#### What the task requires
Once you find the line with "[6:28.70-6:29.70]", output it and every line after it exactly, through the last line of the listing, but no pictures.

● ● ● ●

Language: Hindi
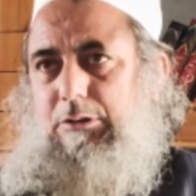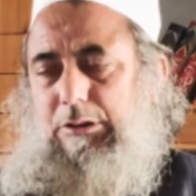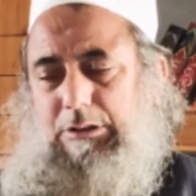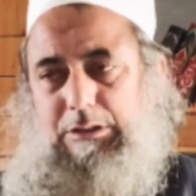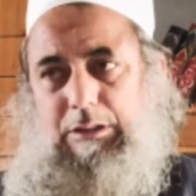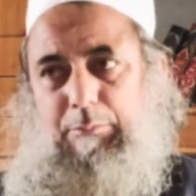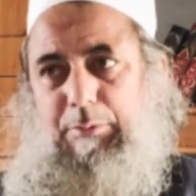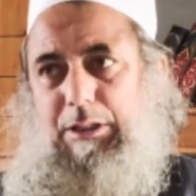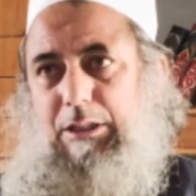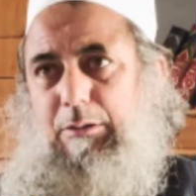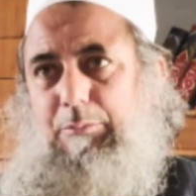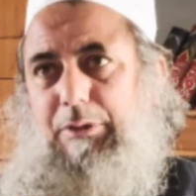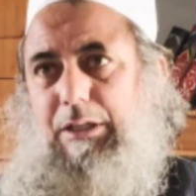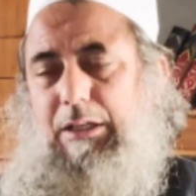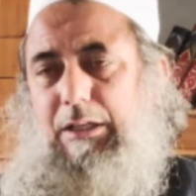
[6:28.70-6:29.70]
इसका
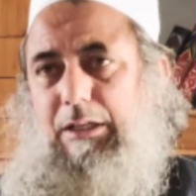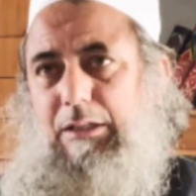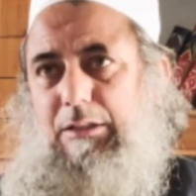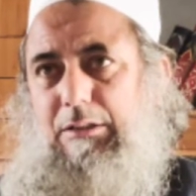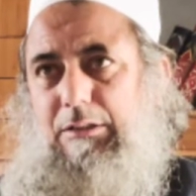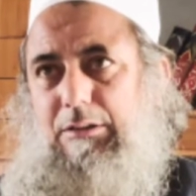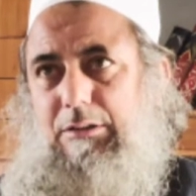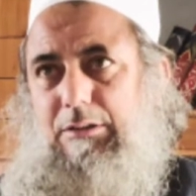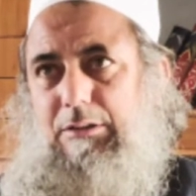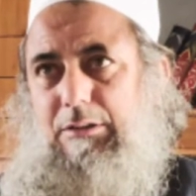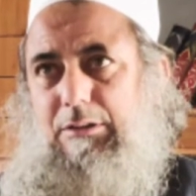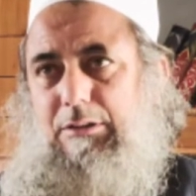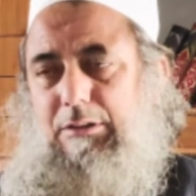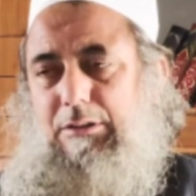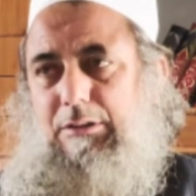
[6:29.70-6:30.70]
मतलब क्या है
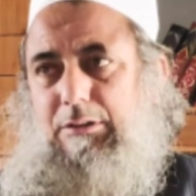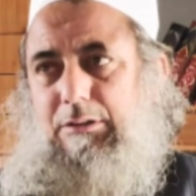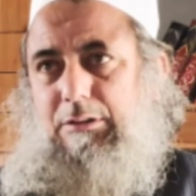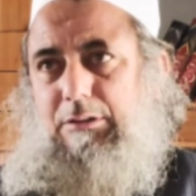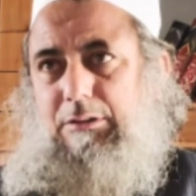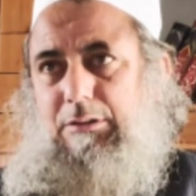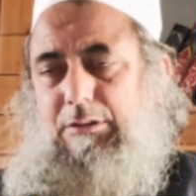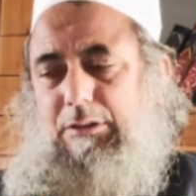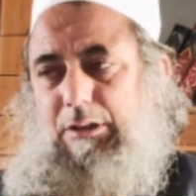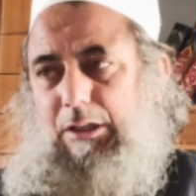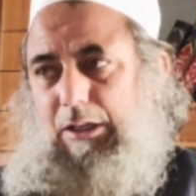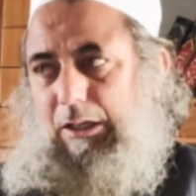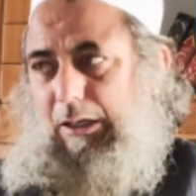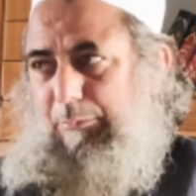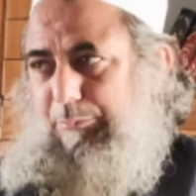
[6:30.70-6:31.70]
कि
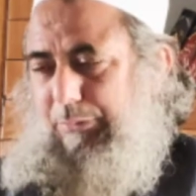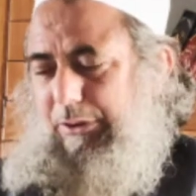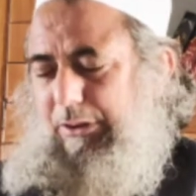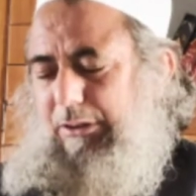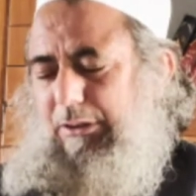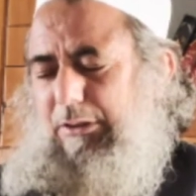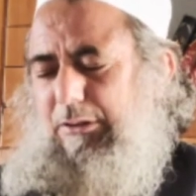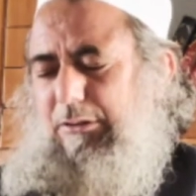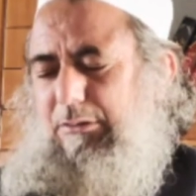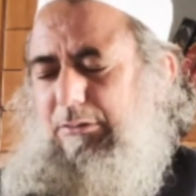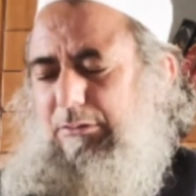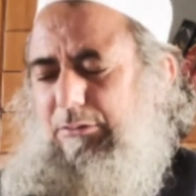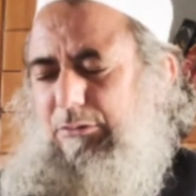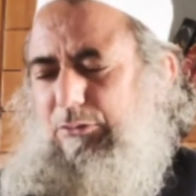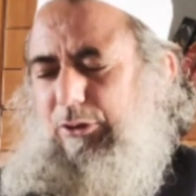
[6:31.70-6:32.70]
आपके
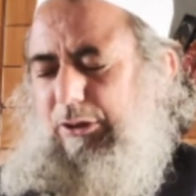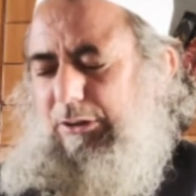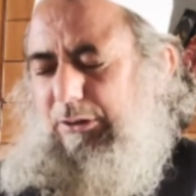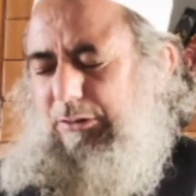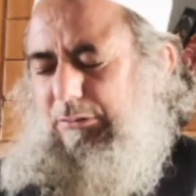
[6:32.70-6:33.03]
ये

● ● ● ●

#### Response
[6:28.70-6:29.70]
इसका
[6:29.70-6:30.70]
मतलब क्या है
[6:30.70-6:31.70]
कि
[6:31.70-6:32.70]
आपके
[6:32.70-6:33.03]
ये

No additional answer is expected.